**RECORDS SHOWN**.
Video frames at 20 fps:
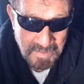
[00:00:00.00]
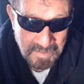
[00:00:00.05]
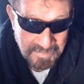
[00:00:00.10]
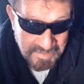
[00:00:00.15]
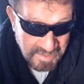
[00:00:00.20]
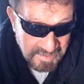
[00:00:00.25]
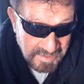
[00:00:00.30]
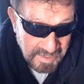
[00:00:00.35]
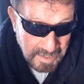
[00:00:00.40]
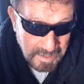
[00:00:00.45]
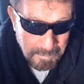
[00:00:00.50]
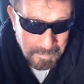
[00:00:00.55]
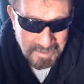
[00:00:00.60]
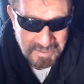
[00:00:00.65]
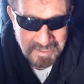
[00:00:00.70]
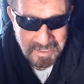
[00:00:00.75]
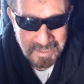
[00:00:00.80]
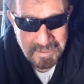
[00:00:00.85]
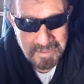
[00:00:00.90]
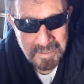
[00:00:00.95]
Tendrían que
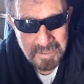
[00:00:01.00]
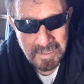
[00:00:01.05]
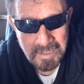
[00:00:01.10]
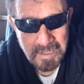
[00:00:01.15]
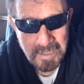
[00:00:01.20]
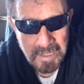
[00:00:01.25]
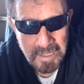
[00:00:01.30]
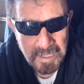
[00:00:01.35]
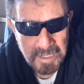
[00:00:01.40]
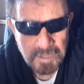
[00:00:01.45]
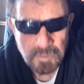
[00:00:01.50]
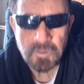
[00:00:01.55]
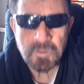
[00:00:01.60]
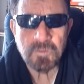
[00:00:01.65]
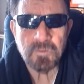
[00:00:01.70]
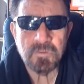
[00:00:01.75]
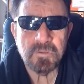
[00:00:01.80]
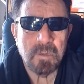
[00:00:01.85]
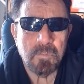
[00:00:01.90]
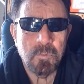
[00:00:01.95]
pasar.
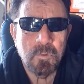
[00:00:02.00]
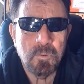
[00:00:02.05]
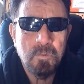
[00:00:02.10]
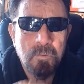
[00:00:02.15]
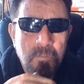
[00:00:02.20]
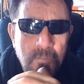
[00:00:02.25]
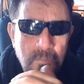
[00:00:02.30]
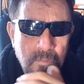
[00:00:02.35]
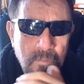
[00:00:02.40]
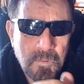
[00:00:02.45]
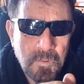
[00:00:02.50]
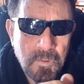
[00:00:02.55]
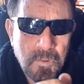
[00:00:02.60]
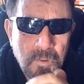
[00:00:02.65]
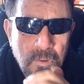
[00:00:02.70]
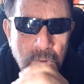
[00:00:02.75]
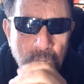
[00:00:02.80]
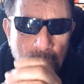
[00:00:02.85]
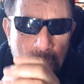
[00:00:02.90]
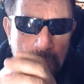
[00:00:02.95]
Jesucristo ya habló
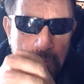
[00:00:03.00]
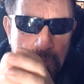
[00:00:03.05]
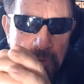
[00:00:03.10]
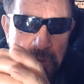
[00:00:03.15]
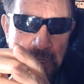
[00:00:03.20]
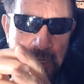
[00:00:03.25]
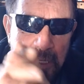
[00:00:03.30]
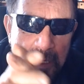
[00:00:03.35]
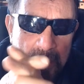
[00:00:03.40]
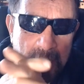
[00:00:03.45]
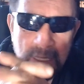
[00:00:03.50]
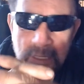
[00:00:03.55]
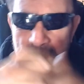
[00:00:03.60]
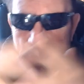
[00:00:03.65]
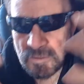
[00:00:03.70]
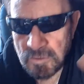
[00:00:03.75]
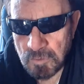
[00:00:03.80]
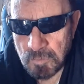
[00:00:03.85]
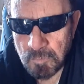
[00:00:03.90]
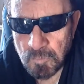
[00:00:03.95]
de
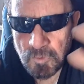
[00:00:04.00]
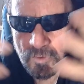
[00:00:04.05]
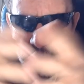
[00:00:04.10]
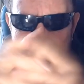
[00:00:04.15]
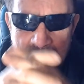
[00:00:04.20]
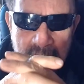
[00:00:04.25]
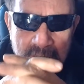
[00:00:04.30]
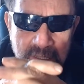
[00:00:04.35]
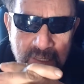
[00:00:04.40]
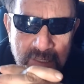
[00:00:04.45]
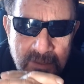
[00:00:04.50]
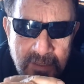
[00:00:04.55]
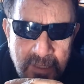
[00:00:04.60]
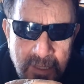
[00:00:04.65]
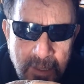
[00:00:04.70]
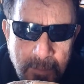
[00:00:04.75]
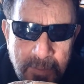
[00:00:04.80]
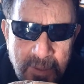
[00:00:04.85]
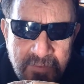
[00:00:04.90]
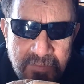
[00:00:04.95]
guerras y rumores de guerras que
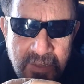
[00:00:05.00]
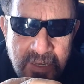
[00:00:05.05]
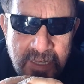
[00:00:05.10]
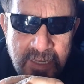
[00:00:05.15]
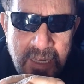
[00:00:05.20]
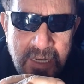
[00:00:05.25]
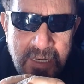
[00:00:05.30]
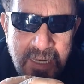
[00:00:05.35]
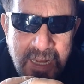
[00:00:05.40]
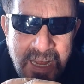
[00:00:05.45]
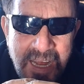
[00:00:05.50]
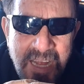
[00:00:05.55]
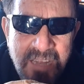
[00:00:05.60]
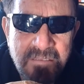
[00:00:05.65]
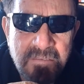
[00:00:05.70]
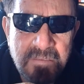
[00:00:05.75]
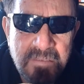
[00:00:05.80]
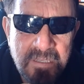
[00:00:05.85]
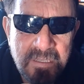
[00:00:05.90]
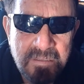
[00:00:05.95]
aparecerían
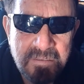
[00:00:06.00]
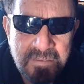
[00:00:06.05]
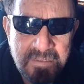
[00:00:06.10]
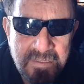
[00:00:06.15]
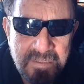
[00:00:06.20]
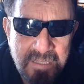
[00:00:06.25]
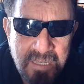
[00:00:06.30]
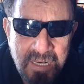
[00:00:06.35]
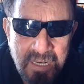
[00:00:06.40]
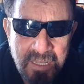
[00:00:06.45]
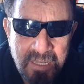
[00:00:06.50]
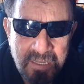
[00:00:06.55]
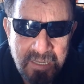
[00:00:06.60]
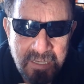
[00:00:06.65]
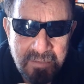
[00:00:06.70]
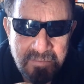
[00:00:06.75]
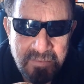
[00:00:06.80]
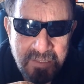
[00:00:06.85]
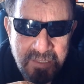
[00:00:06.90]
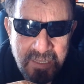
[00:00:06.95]
antes del
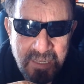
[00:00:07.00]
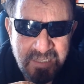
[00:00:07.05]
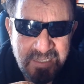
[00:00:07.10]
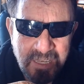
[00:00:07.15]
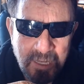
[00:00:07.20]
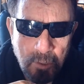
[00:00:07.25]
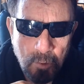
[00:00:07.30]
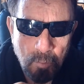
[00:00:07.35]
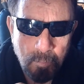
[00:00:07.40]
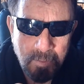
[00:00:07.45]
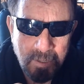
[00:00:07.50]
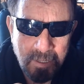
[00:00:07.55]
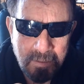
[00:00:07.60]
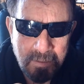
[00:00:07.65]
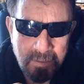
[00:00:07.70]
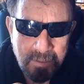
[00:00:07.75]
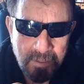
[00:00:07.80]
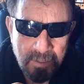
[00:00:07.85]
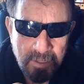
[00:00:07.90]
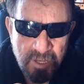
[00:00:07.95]
gran día de Jehová,
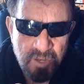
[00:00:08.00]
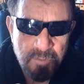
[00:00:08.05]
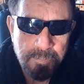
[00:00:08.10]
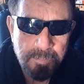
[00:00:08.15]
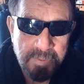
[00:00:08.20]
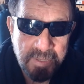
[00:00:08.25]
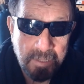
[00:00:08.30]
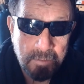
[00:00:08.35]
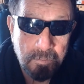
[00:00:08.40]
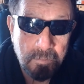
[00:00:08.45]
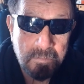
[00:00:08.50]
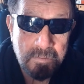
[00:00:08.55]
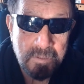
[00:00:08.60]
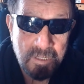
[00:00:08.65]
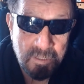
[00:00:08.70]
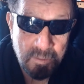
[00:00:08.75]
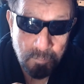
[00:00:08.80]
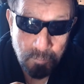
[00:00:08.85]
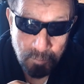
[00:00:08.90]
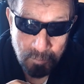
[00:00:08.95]
inspirador de
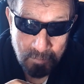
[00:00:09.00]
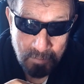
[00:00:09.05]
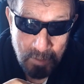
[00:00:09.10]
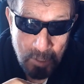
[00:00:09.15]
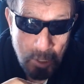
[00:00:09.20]
temor.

**AIM OF THE TASK**. Beginning with the line that contains "[00:00:01.10]", write out the lines of the material above exactly, and end with the line that contains "[00:00:03.70]". Omit the pictures.

**TASK RESPONSE**.
[00:00:01.10]
[00:00:01.15]
[00:00:01.20]
[00:00:01.25]
[00:00:01.30]
[00:00:01.35]
[00:00:01.40]
[00:00:01.45]
[00:00:01.50]
[00:00:01.55]
[00:00:01.60]
[00:00:01.65]
[00:00:01.70]
[00:00:01.75]
[00:00:01.80]
[00:00:01.85]
[00:00:01.90]
[00:00:01.95]
pasar.
[00:00:02.00]
[00:00:02.05]
[00:00:02.10]
[00:00:02.15]
[00:00:02.20]
[00:00:02.25]
[00:00:02.30]
[00:00:02.35]
[00:00:02.40]
[00:00:02.45]
[00:00:02.50]
[00:00:02.55]
[00:00:02.60]
[00:00:02.65]
[00:00:02.70]
[00:00:02.75]
[00:00:02.80]
[00:00:02.85]
[00:00:02.90]
[00:00:02.95]
Jesucristo ya habló
[00:00:03.00]
[00:00:03.05]
[00:00:03.10]
[00:00:03.15]
[00:00:03.20]
[00:00:03.25]
[00:00:03.30]
[00:00:03.35]
[00:00:03.40]
[00:00:03.45]
[00:00:03.50]
[00:00:03.55]
[00:00:03.60]
[00:00:03.65]
[00:00:03.70]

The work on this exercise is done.